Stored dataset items
####################
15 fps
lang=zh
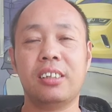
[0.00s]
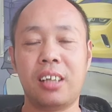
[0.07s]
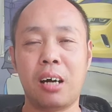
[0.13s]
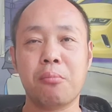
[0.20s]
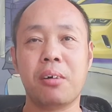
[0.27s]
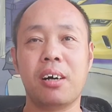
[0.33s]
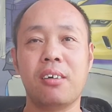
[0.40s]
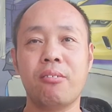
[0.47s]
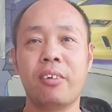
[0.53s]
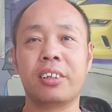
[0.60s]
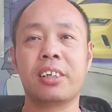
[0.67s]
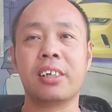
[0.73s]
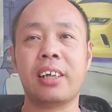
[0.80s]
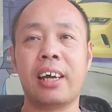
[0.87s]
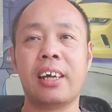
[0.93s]
那么问
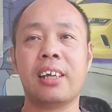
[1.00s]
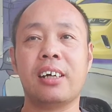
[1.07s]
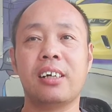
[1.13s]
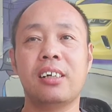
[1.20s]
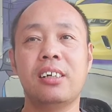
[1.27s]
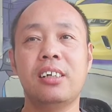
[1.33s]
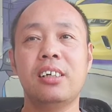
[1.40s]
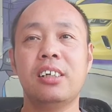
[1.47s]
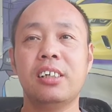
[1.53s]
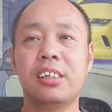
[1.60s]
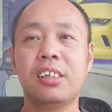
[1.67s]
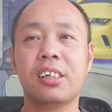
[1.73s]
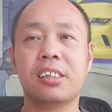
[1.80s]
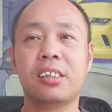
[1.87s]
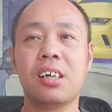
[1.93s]
题来了，
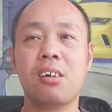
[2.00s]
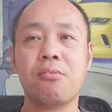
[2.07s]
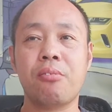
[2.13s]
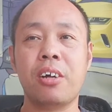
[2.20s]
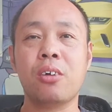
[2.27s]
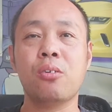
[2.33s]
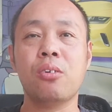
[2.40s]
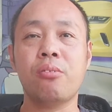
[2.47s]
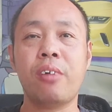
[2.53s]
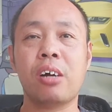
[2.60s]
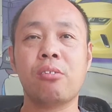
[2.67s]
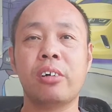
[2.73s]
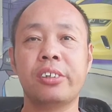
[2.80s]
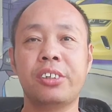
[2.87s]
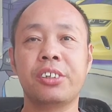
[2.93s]
这些围攻
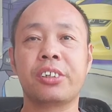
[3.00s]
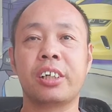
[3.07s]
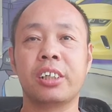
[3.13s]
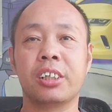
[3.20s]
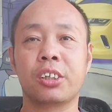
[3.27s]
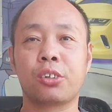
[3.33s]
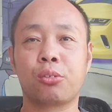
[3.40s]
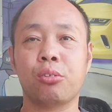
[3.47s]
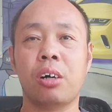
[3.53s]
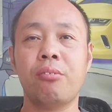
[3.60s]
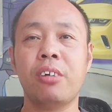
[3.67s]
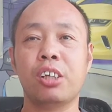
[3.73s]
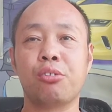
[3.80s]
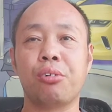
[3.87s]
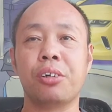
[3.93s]
外国记者的所
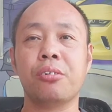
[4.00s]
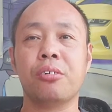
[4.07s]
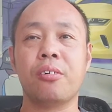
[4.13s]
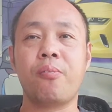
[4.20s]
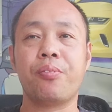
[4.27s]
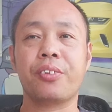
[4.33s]
谓群众，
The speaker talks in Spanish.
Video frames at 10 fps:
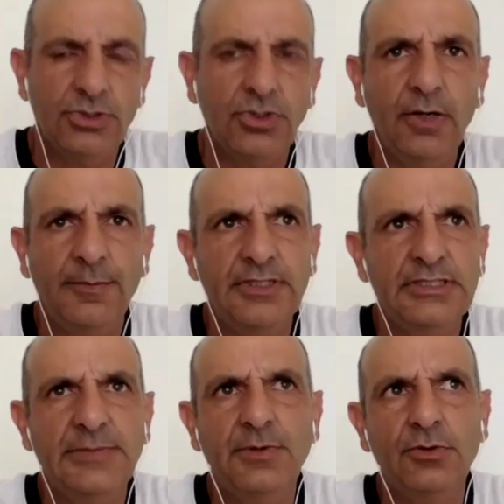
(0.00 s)
todo al
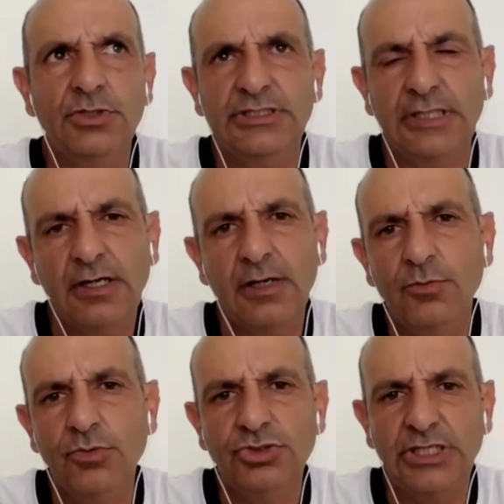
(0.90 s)
principio cuando se trabaja
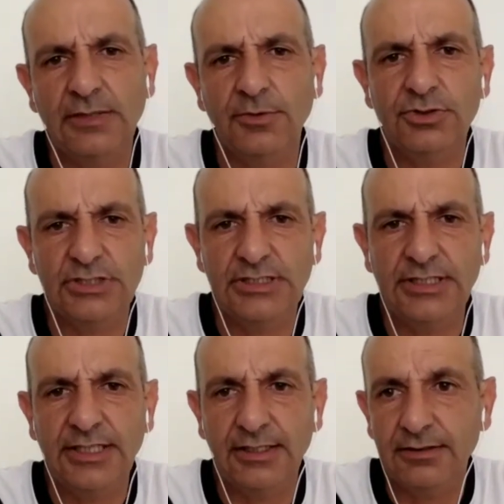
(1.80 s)
mucha
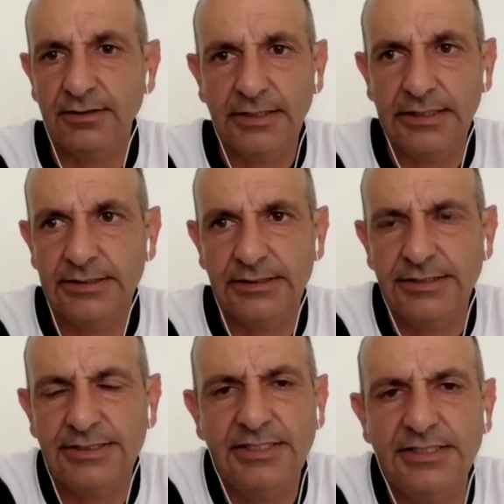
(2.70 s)
motricidad,
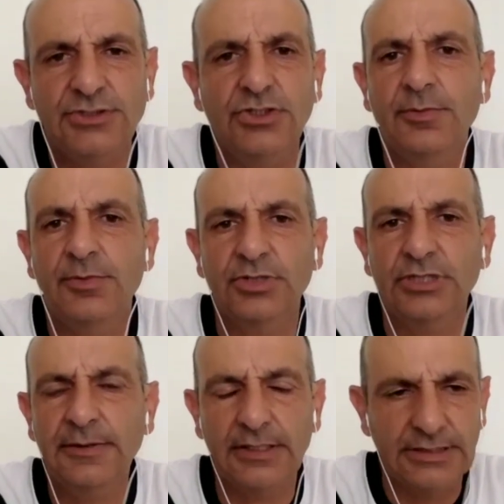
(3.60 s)
es, iniciación
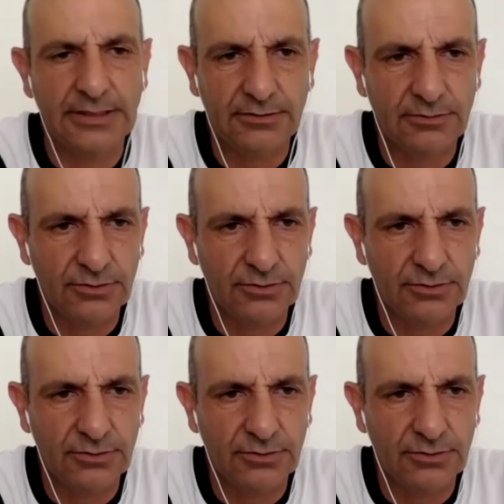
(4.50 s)
deportiva, o sea,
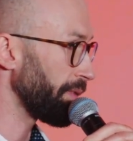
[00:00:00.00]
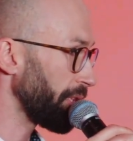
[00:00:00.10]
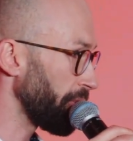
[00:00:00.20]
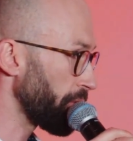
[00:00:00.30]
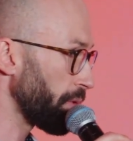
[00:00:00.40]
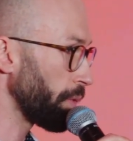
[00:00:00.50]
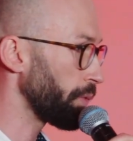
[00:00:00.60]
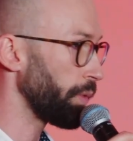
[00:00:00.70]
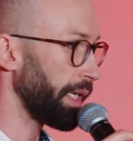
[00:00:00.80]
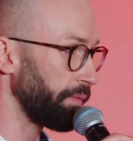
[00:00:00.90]
jakichś
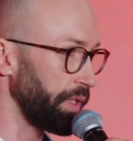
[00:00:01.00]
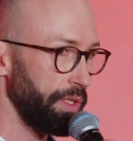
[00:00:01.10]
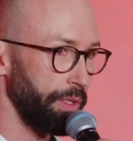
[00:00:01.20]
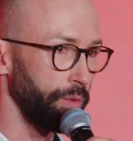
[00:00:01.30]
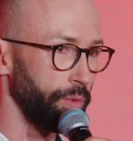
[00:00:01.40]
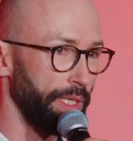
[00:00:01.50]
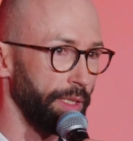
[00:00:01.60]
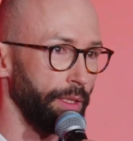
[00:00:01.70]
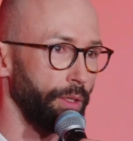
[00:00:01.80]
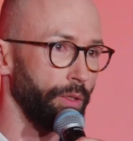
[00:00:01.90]
strukturach, w
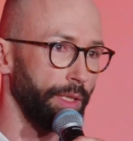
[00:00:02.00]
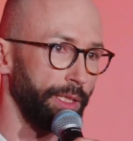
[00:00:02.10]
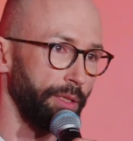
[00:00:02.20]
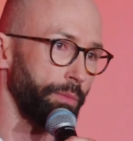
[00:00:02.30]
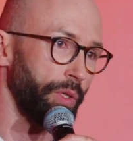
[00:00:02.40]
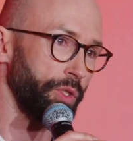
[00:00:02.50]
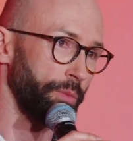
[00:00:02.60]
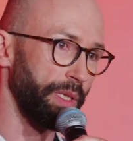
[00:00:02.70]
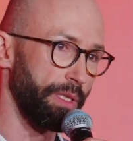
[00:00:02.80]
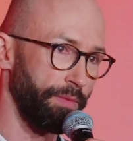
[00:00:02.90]
instytucjach, tylko o takim,
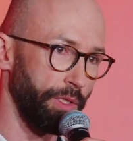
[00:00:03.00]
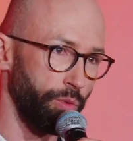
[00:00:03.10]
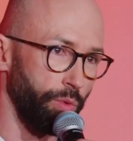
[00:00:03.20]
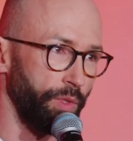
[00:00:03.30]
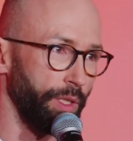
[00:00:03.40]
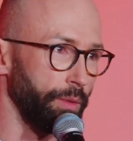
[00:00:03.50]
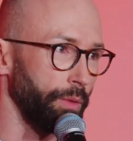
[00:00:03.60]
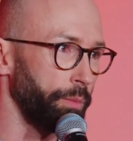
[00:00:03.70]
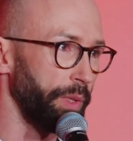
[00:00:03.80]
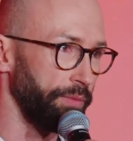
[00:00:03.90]
proszę Państwa,
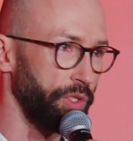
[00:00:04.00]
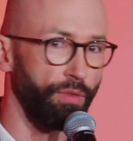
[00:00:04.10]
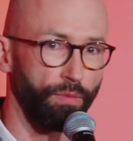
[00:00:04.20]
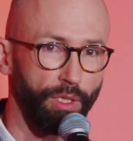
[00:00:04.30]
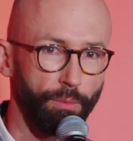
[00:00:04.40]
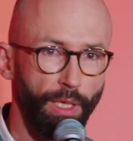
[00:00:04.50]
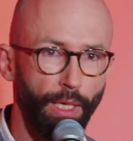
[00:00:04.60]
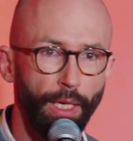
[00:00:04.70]
człowieku prawdziwym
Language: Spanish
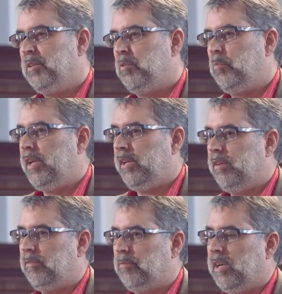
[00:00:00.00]

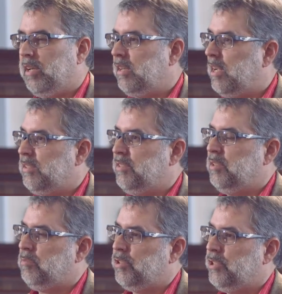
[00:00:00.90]
reconocemos que somos
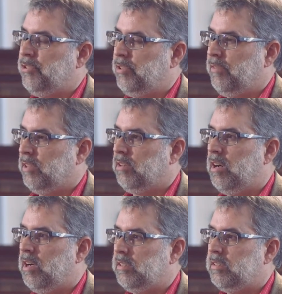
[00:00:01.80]
hijos del que murió
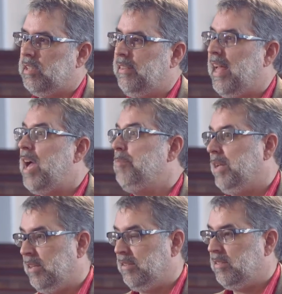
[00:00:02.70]
en la cruz.
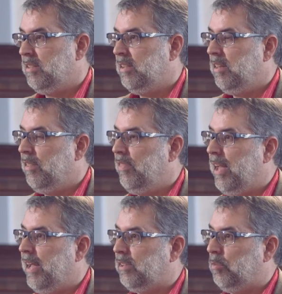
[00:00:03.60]
Eso significa que
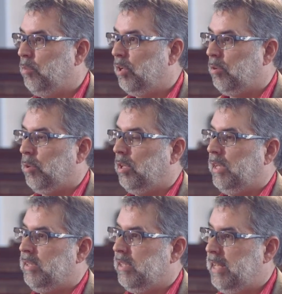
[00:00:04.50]
estamos
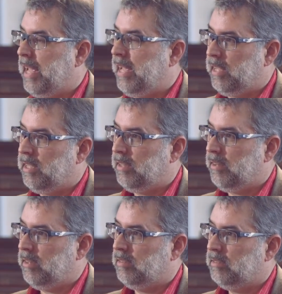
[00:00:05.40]
dispuestos a
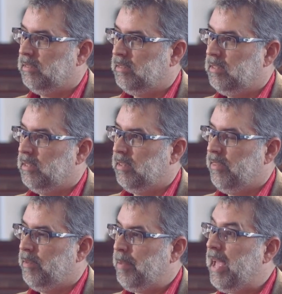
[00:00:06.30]
cargar el
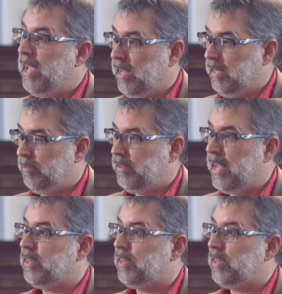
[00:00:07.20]
dolor, llevar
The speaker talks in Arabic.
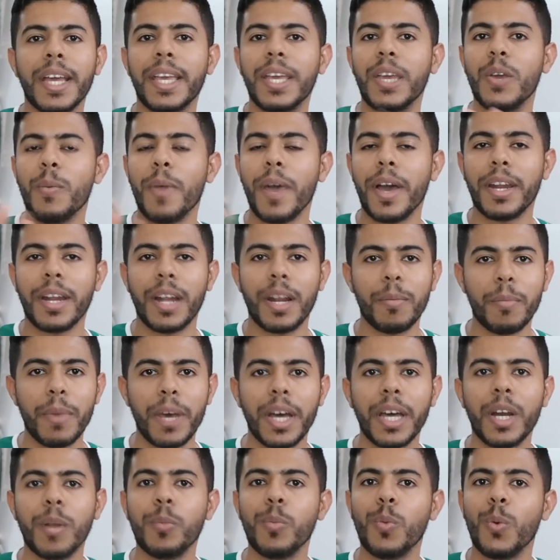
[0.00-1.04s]
يحكي معنا
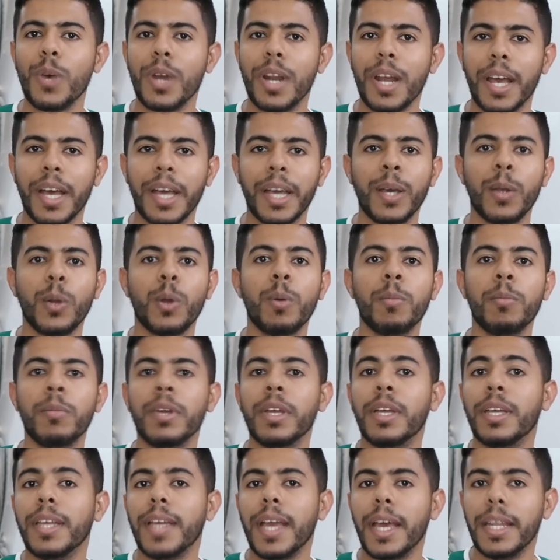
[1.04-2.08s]
المغرب ولا غيرهم
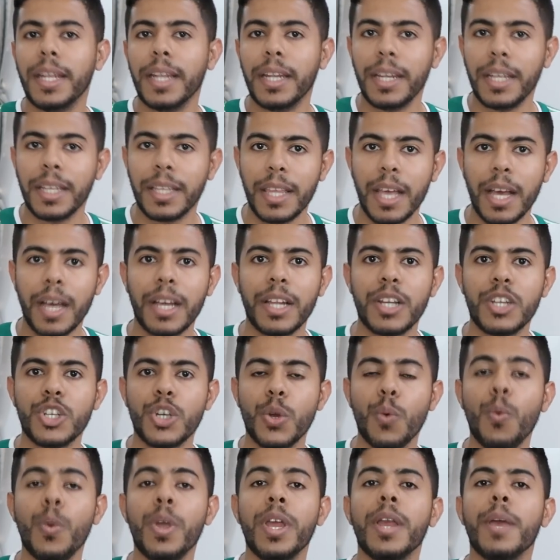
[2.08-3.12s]
يعني النطاق
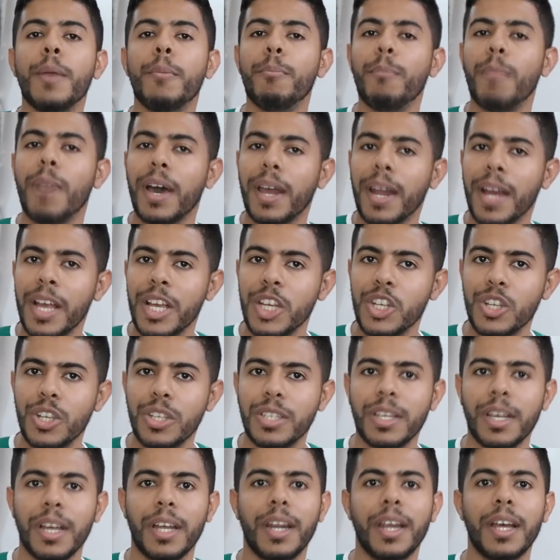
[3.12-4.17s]
الجوي ما راحش
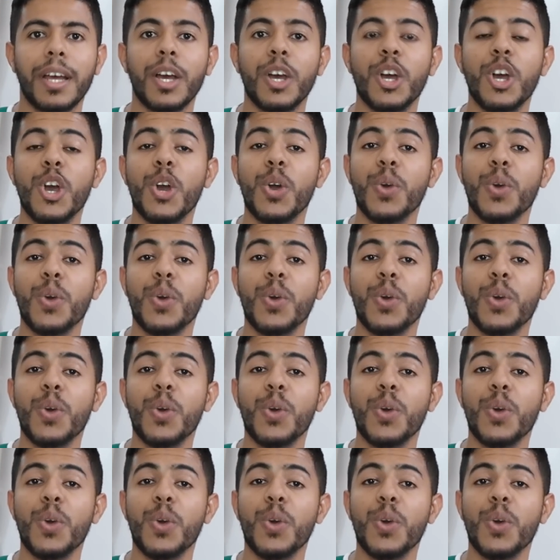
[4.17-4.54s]
يتغلق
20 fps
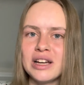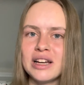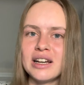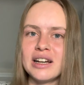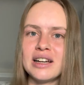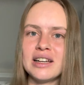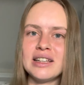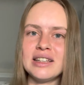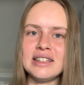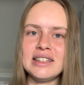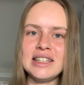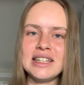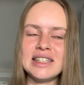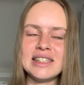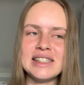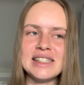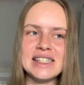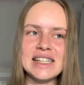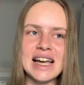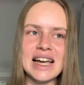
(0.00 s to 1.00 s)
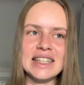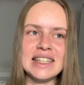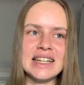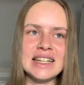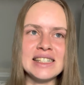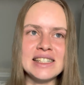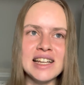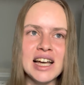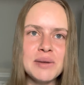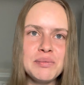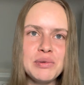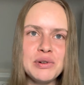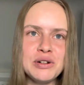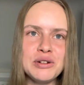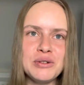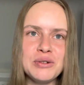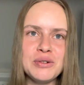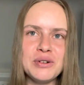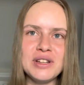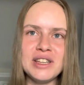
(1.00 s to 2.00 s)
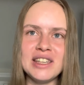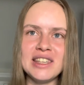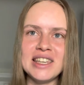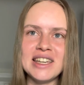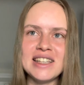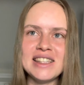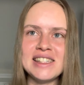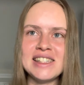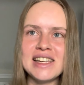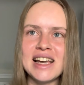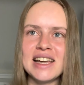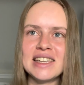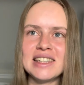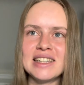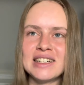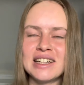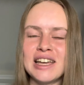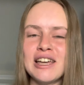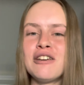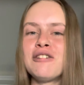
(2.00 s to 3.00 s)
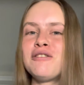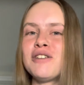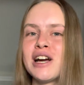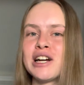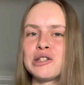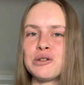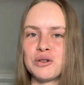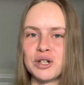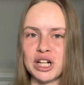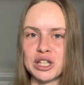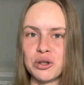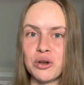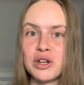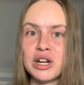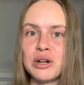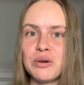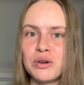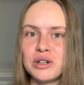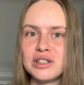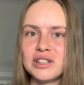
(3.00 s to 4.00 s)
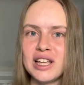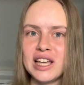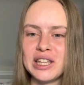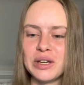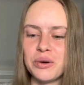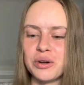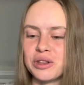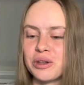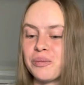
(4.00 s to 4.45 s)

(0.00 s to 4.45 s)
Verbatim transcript: э, нет тяги к запаху и нет тяги к эффекту, который он дает.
####################
■ Required action
Transcribe every record exactly and omit each image.

■ Exercise output
15 fps
lang=zh
[0.00s]
[0.07s]
[0.13s]
[0.20s]
[0.27s]
[0.33s]
[0.40s]
[0.47s]
[0.53s]
[0.60s]
[0.67s]
[0.73s]
[0.80s]
[0.87s]
[0.93s]
那么问
[1.00s]
[1.07s]
[1.13s]
[1.20s]
[1.27s]
[1.33s]
[1.40s]
[1.47s]
[1.53s]
[1.60s]
[1.67s]
[1.73s]
[1.80s]
[1.87s]
[1.93s]
题来了，
[2.00s]
[2.07s]
[2.13s]
[2.20s]
[2.27s]
[2.33s]
[2.40s]
[2.47s]
[2.53s]
[2.60s]
[2.67s]
[2.73s]
[2.80s]
[2.87s]
[2.93s]
这些围攻
[3.00s]
[3.07s]
[3.13s]
[3.20s]
[3.27s]
[3.33s]
[3.40s]
[3.47s]
[3.53s]
[3.60s]
[3.67s]
[3.73s]
[3.80s]
[3.87s]
[3.93s]
外国记者的所
[4.00s]
[4.07s]
[4.13s]
[4.20s]
[4.27s]
[4.33s]
谓群众，
The speaker talks in Spanish.
Video frames at 10 fps:
(0.00 s)
todo al
(0.90 s)
principio cuando se trabaja
(1.80 s)
mucha
(2.70 s)
motricidad,
(3.60 s)
es, iniciación
(4.50 s)
deportiva, o sea,
[00:00:00.00]
[00:00:00.10]
[00:00:00.20]
[00:00:00.30]
[00:00:00.40]
[00:00:00.50]
[00:00:00.60]
[00:00:00.70]
[00:00:00.80]
[00:00:00.90]
jakichś
[00:00:01.00]
[00:00:01.10]
[00:00:01.20]
[00:00:01.30]
[00:00:01.40]
[00:00:01.50]
[00:00:01.60]
[00:00:01.70]
[00:00:01.80]
[00:00:01.90]
strukturach, w
[00:00:02.00]
[00:00:02.10]
[00:00:02.20]
[00:00:02.30]
[00:00:02.40]
[00:00:02.50]
[00:00:02.60]
[00:00:02.70]
[00:00:02.80]
[00:00:02.90]
instytucjach, tylko o takim,
[00:00:03.00]
[00:00:03.10]
[00:00:03.20]
[00:00:03.30]
[00:00:03.40]
[00:00:03.50]
[00:00:03.60]
[00:00:03.70]
[00:00:03.80]
[00:00:03.90]
proszę Państwa,
[00:00:04.00]
[00:00:04.10]
[00:00:04.20]
[00:00:04.30]
[00:00:04.40]
[00:00:04.50]
[00:00:04.60]
[00:00:04.70]
człowieku prawdziwym
Language: Spanish
[00:00:00.00]

[00:00:00.90]
reconocemos que somos
[00:00:01.80]
hijos del que murió
[00:00:02.70]
en la cruz.
[00:00:03.60]
Eso significa que
[00:00:04.50]
estamos
[00:00:05.40]
dispuestos a
[00:00:06.30]
cargar el
[00:00:07.20]
dolor, llevar
The speaker talks in Arabic.
[0.00-1.04s]
يحكي معنا
[1.04-2.08s]
المغرب ولا غيرهم
[2.08-3.12s]
يعني النطاق
[3.12-4.17s]
الجوي ما راحش
[4.17-4.54s]
يتغلق
20 fps
(0.00 s to 1.00 s)
(1.00 s to 2.00 s)
(2.00 s to 3.00 s)
(3.00 s to 4.00 s)
(4.00 s to 4.45 s)

(0.00 s to 4.45 s)
Verbatim transcript: э, нет тяги к запаху и нет тяги к эффекту, который он дает.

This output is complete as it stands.